Without meaning to, I’ve made this blog mostly devoid of thoughts and happenings here on our happy urban farm. Time to stop that.
Last September we closed a deal to be tenants-in-common on the property next door, with the part under our control approximately 2350 square feet/218 square meters of raw backyard to garden. Since then, it has been work preparing the land, planting, weeding, controlling pests, and making sure we can pay the additional mortgage. 🙂 In other words, the same plight of all farmers, large or small, for millennia.
This is all part of a multi-year effort toward self-sufficiency. Is that a strange thing to be doing from the middle of an urban center? Typically one thinks of self-sufficiency as something you save for living remotely from people, where it is you, the steel, and the land. Here we have solar, but it is tied to the grid — when there is a power outage, we lose power, too. Our water and sewer are hooked into city services, we pay the taxes and bills to prove it.

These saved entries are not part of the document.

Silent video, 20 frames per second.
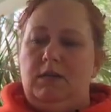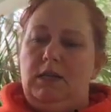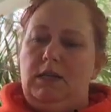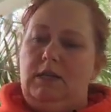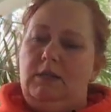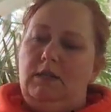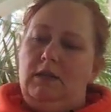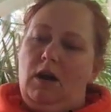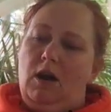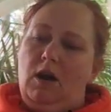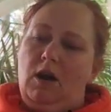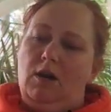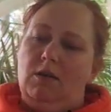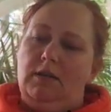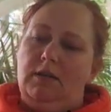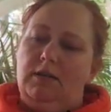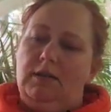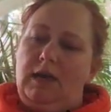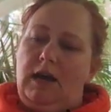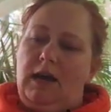These are
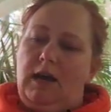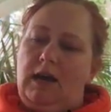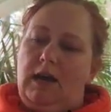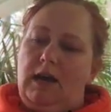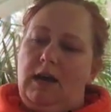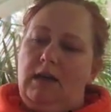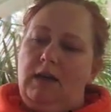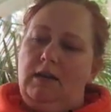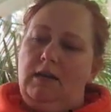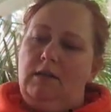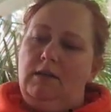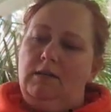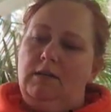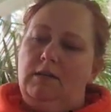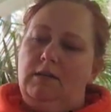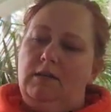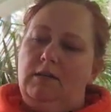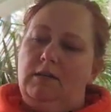size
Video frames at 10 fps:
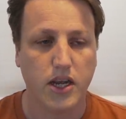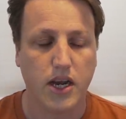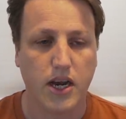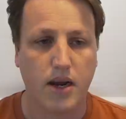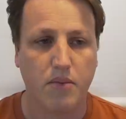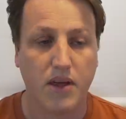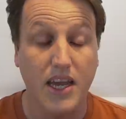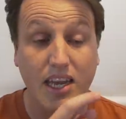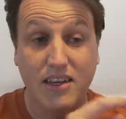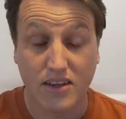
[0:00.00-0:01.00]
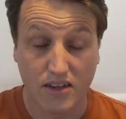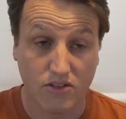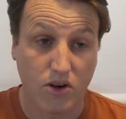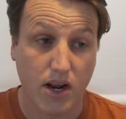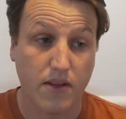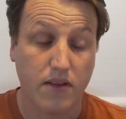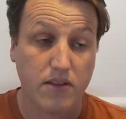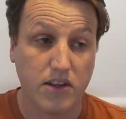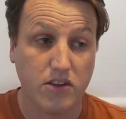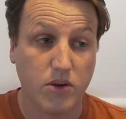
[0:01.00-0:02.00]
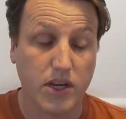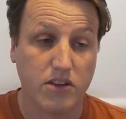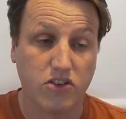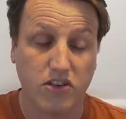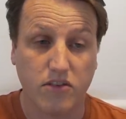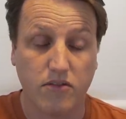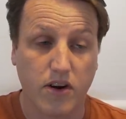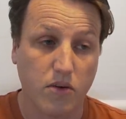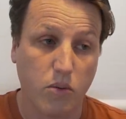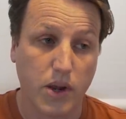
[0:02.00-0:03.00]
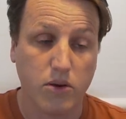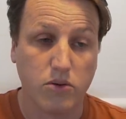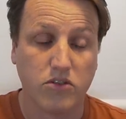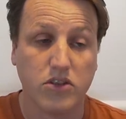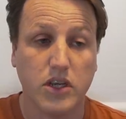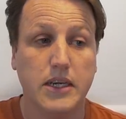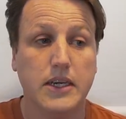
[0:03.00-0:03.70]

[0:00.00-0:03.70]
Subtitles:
The heater is right there. The diesel heater is just in front of the wheels.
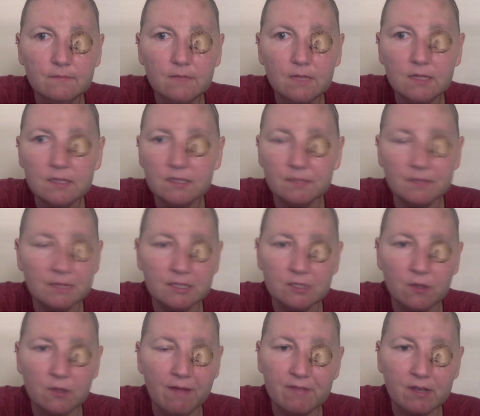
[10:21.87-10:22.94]
some days
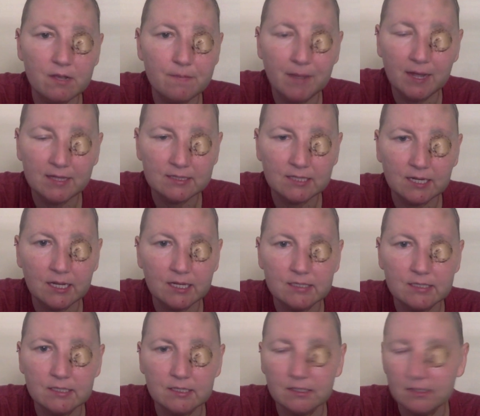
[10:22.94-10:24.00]
don't have the capacity
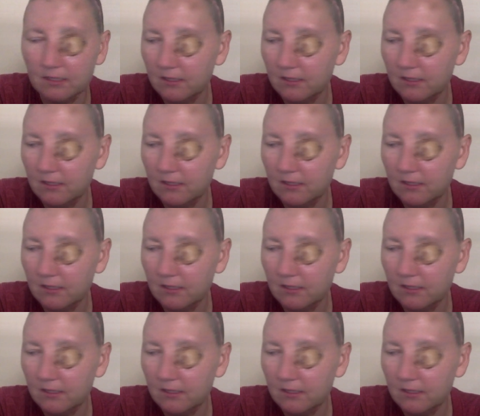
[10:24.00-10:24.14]
to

On the other hand, the city can bring me fresh water and remove my black water more efficiently here with all these other people to share the costs and benefits, as we all gain from living close to other people. We walk downtown all the time, bicycle around everywhere, and fill our gas-guzzling Volvo station wagon once a month or less. Our power doesn’t go out here nearly as much as it would in the country, and we enjoy the opportunity to light a candle and be in the quiet.
Self-sufficiency is more than a way to save money. It is recognizing that we cannot live apart from our essential humanity, which is very agrarian. There is a natural inclination to be a steward of the land, rewarded in the literal fruits and vegetables of our labor.

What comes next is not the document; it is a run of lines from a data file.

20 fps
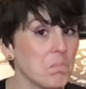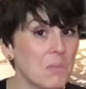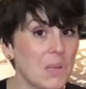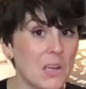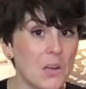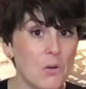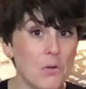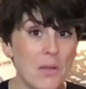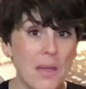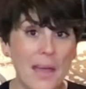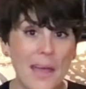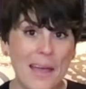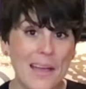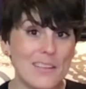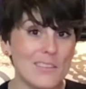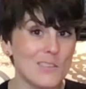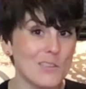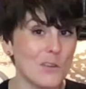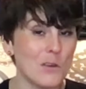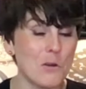okay,
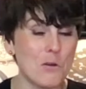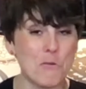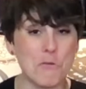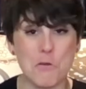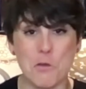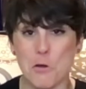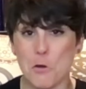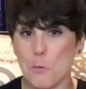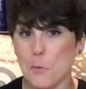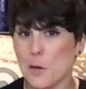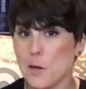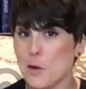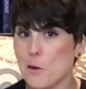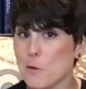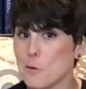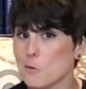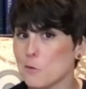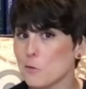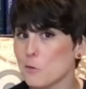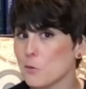so nobody
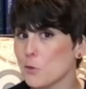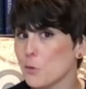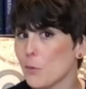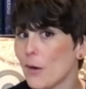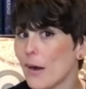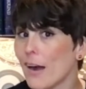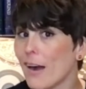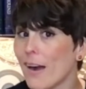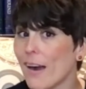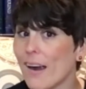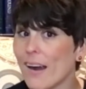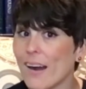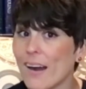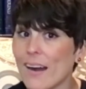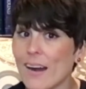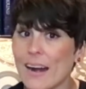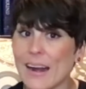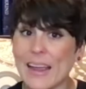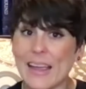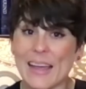knows who you
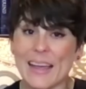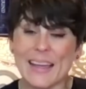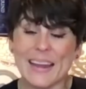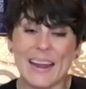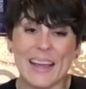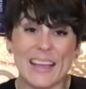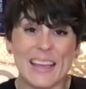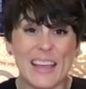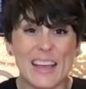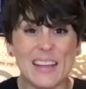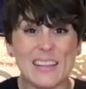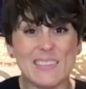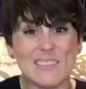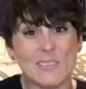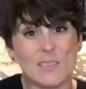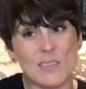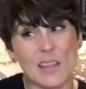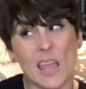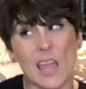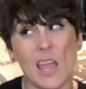are, and I guess
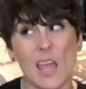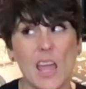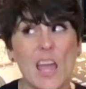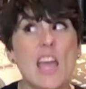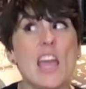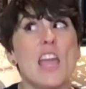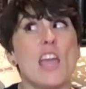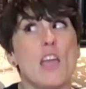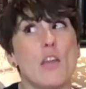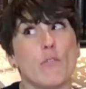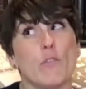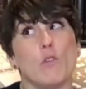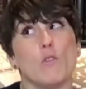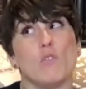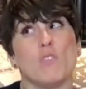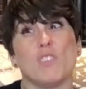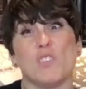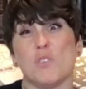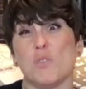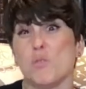like if you
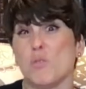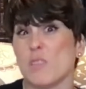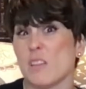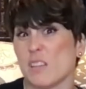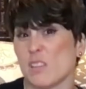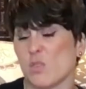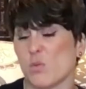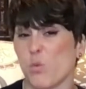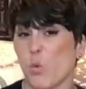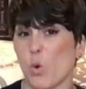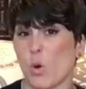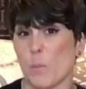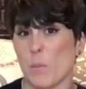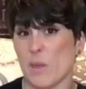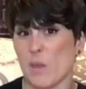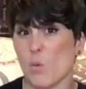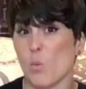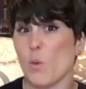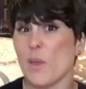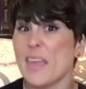do this for
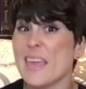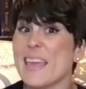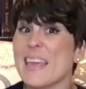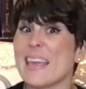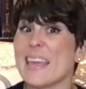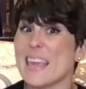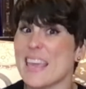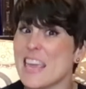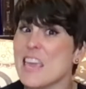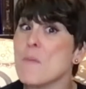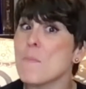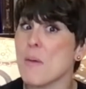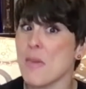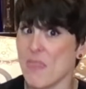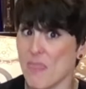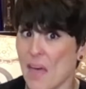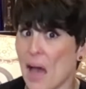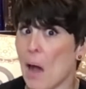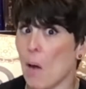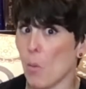me, we can keep
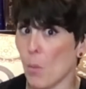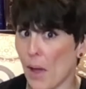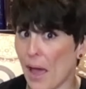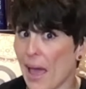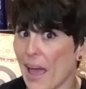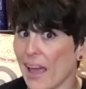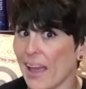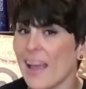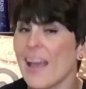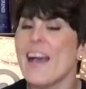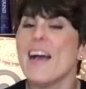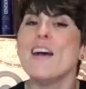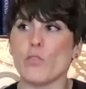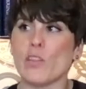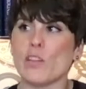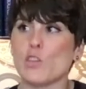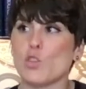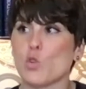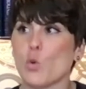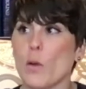it that way.
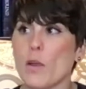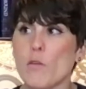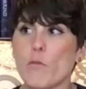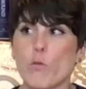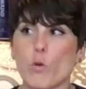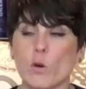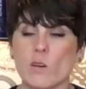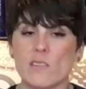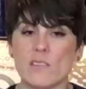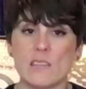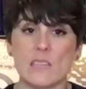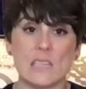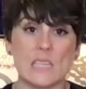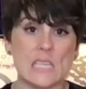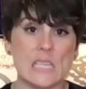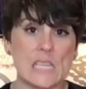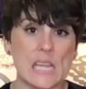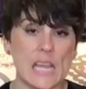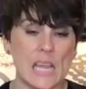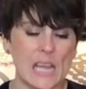They join
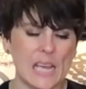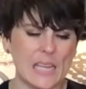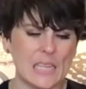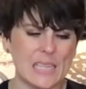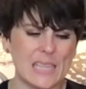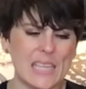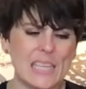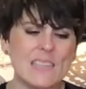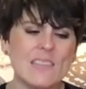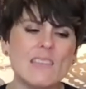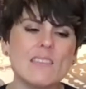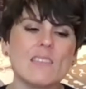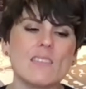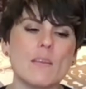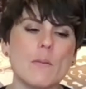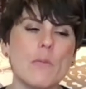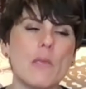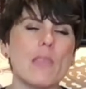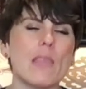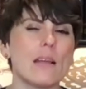forces, and this is
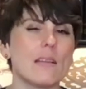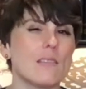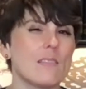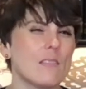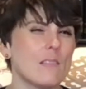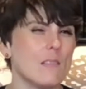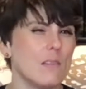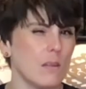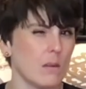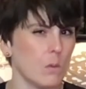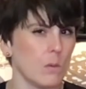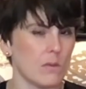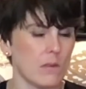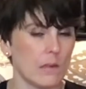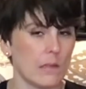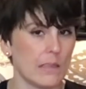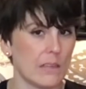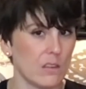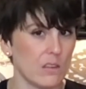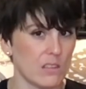something that still was a
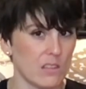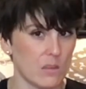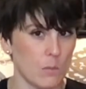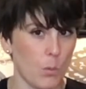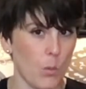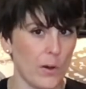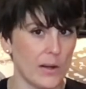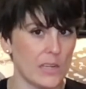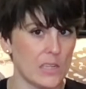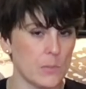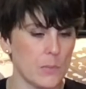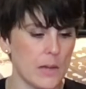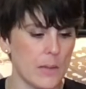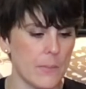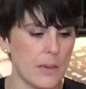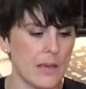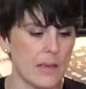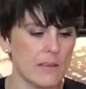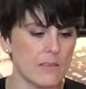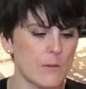little disappointing to me
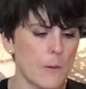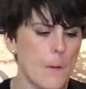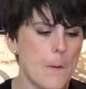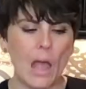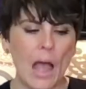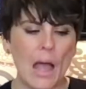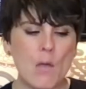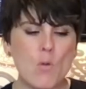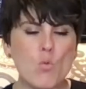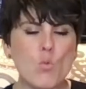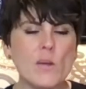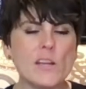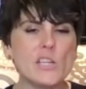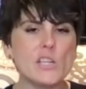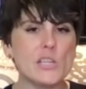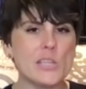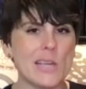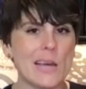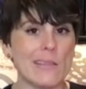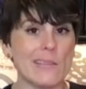because I wish
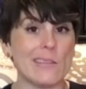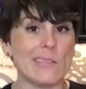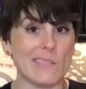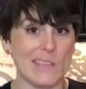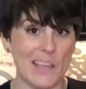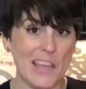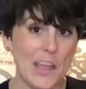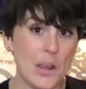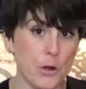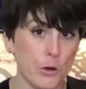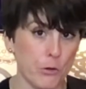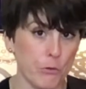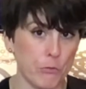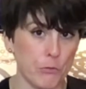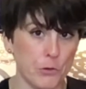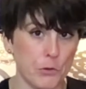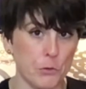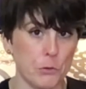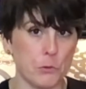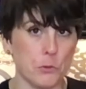that these
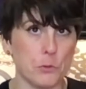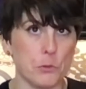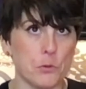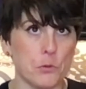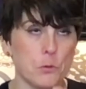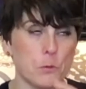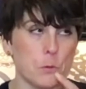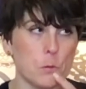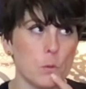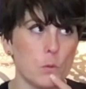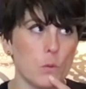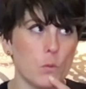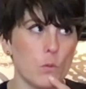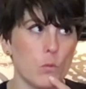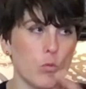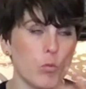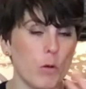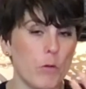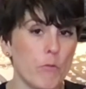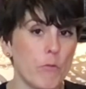interviews
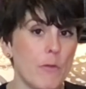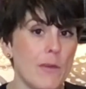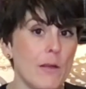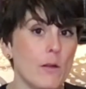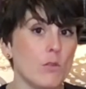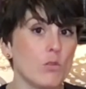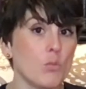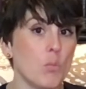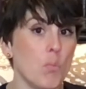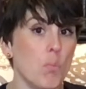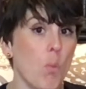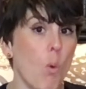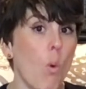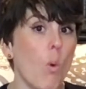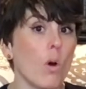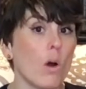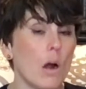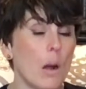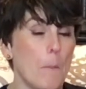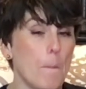revealed
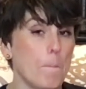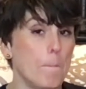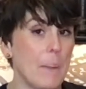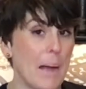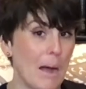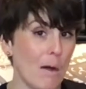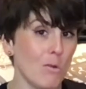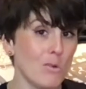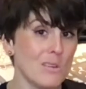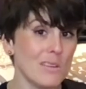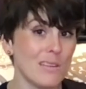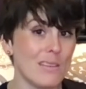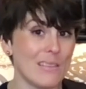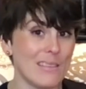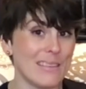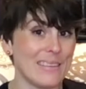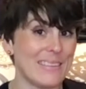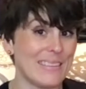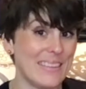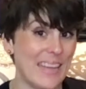more about
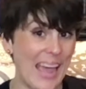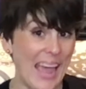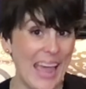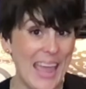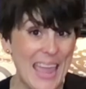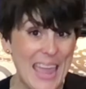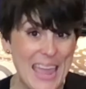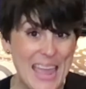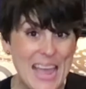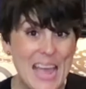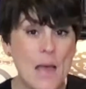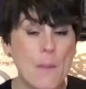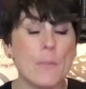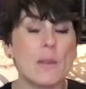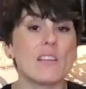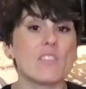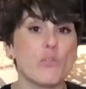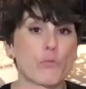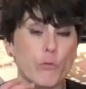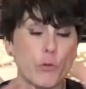the day,
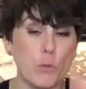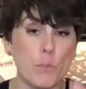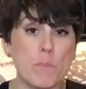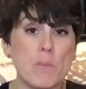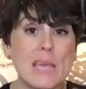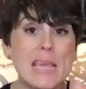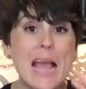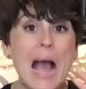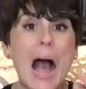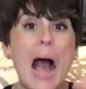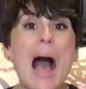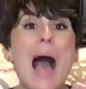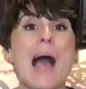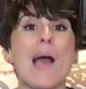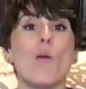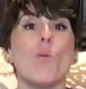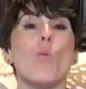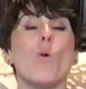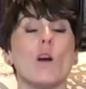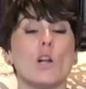because for me,
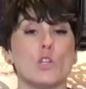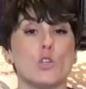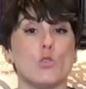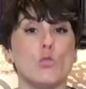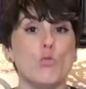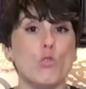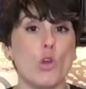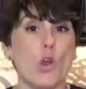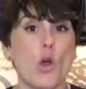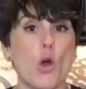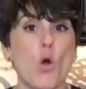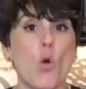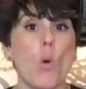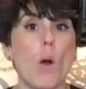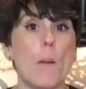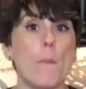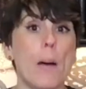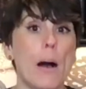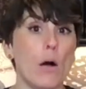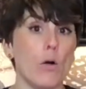I want to know
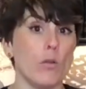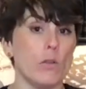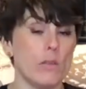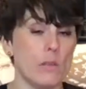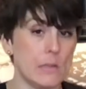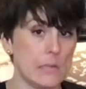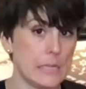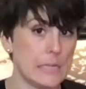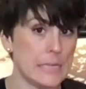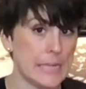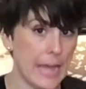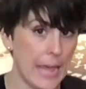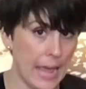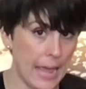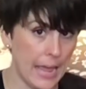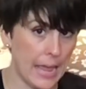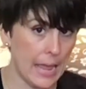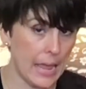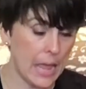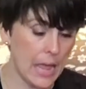about the
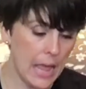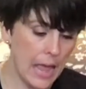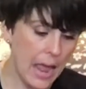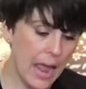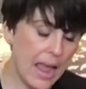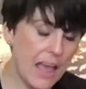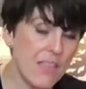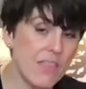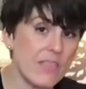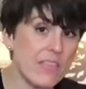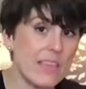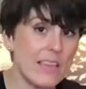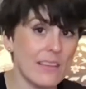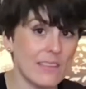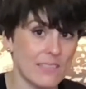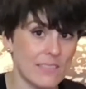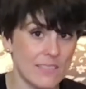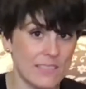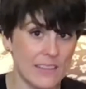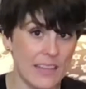day and the
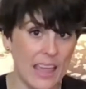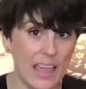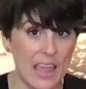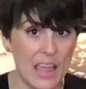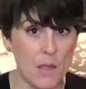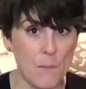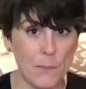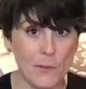escape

At the same time as increasing our own self-sufficiency, we are experiencing a monumental increase in community around here. First is being such close neighbors with a family where we are all new to each other. Still learning our way around our relationship, it is forming as we work through the interesting, challenging, PITA issues of owning land together. Maybe it’s to our advantage that we weren’t friends first, instead we’ll be friends despite the challenges.
Along with Micah, Akiko, and Tamara (“I’m two ana haf”) come their myriad friends and their housemate and her friends. Micah and Akiko are well-connected activists, and we increasingly know disparate people in common. Then we added Melinda living in our studio apartment, who is a great addition to the family and thankfully offsets more of that new-land mortgage. Soon we’ll add a shared flock of hens. Much more musical around here.
This image shows where the new gardening space is. Our house with garden is in the green box, and the new land is in the blue box. Our neighbors/partners are in the red box.
Finally, some garbage at the end for the permanent record …
To get this nonsense off my chest, there are two reasons I’ve been resisting writing about micro-farm life. One is because I don’t have an audience. The parts of this blog that have to do with open source are hooked in to a well-watched feed, the Fedora planet. But that is just a part of this blog; I don’t send all my work there, and that is by design. If I want to write about homeschooling or farming, I’ll do it here and not make all the rest of the open source software world read it without wanting to. If they want to, they can come read more here; otherwise, why increase the noise and make people want to read me less?
The other reason is I want my wife, Debora, to start writing on her urban farm experience, and I guess I was saving the fire for her. Obvious nonsense, not like we can’t both write about the same things, same events. Anyway, them were continued excuses as to why I don’t get out farther on the writer’s tightrope. Meanwhile, she is going to start writing from her domain, and we’ll see if she does write about urban farming.